### RECORDED DATA
========================================================================

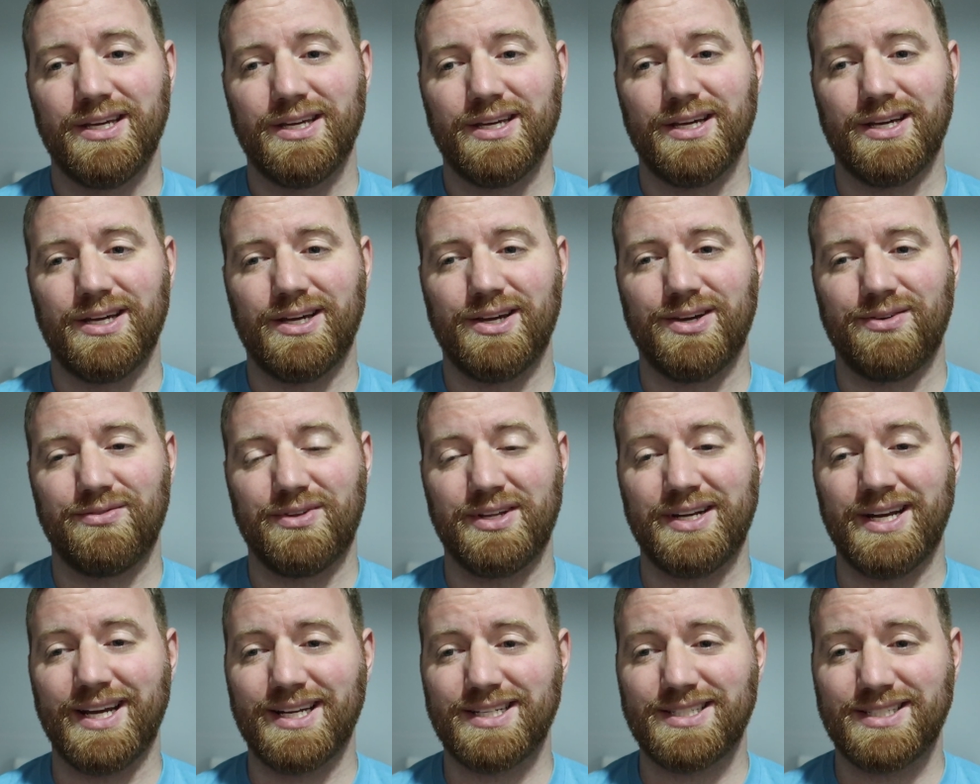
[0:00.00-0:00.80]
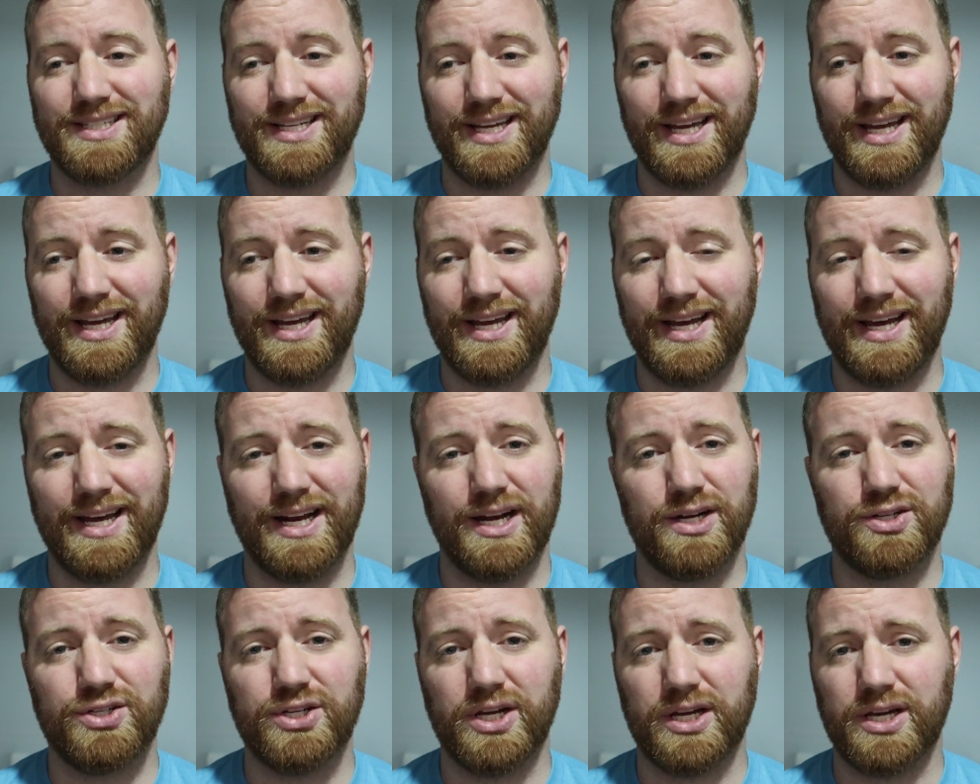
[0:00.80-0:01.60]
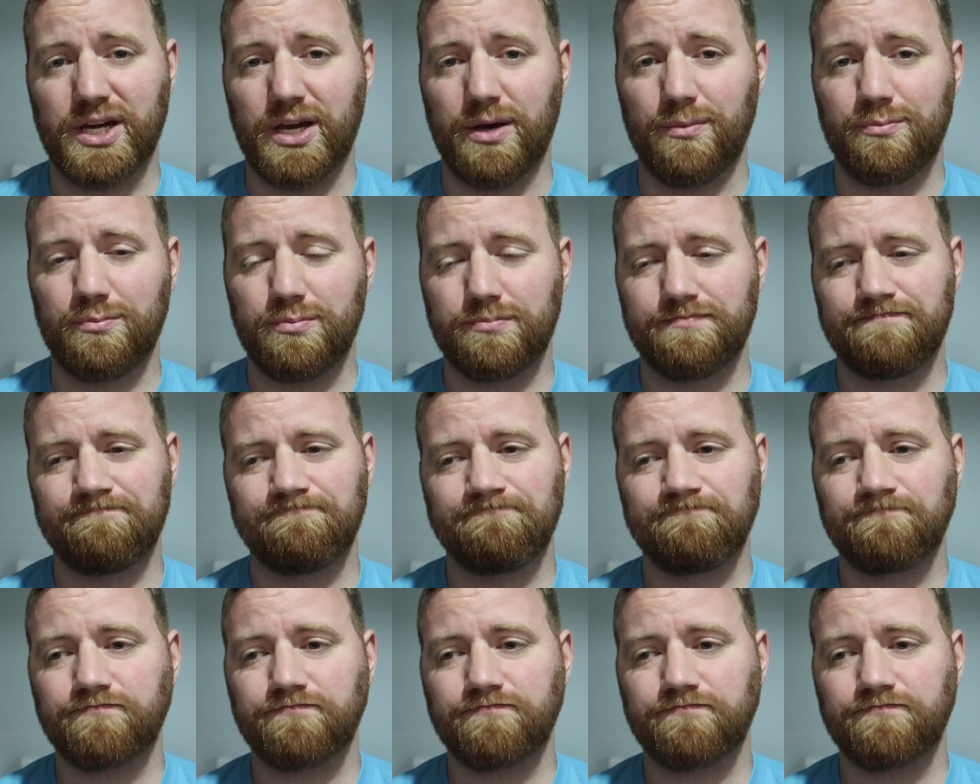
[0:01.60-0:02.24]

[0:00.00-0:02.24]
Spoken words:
The next day I had a checkup,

========================================================================

### WORK REQUEST
In transcribing the material above, reproduce each line exactly and include none of the pictures.

### OUTPUT
[0:00.00-0:00.80]
[0:00.80-0:01.60]
[0:01.60-0:02.24]

[0:00.00-0:02.24]
Spoken words:
The next day I had a checkup,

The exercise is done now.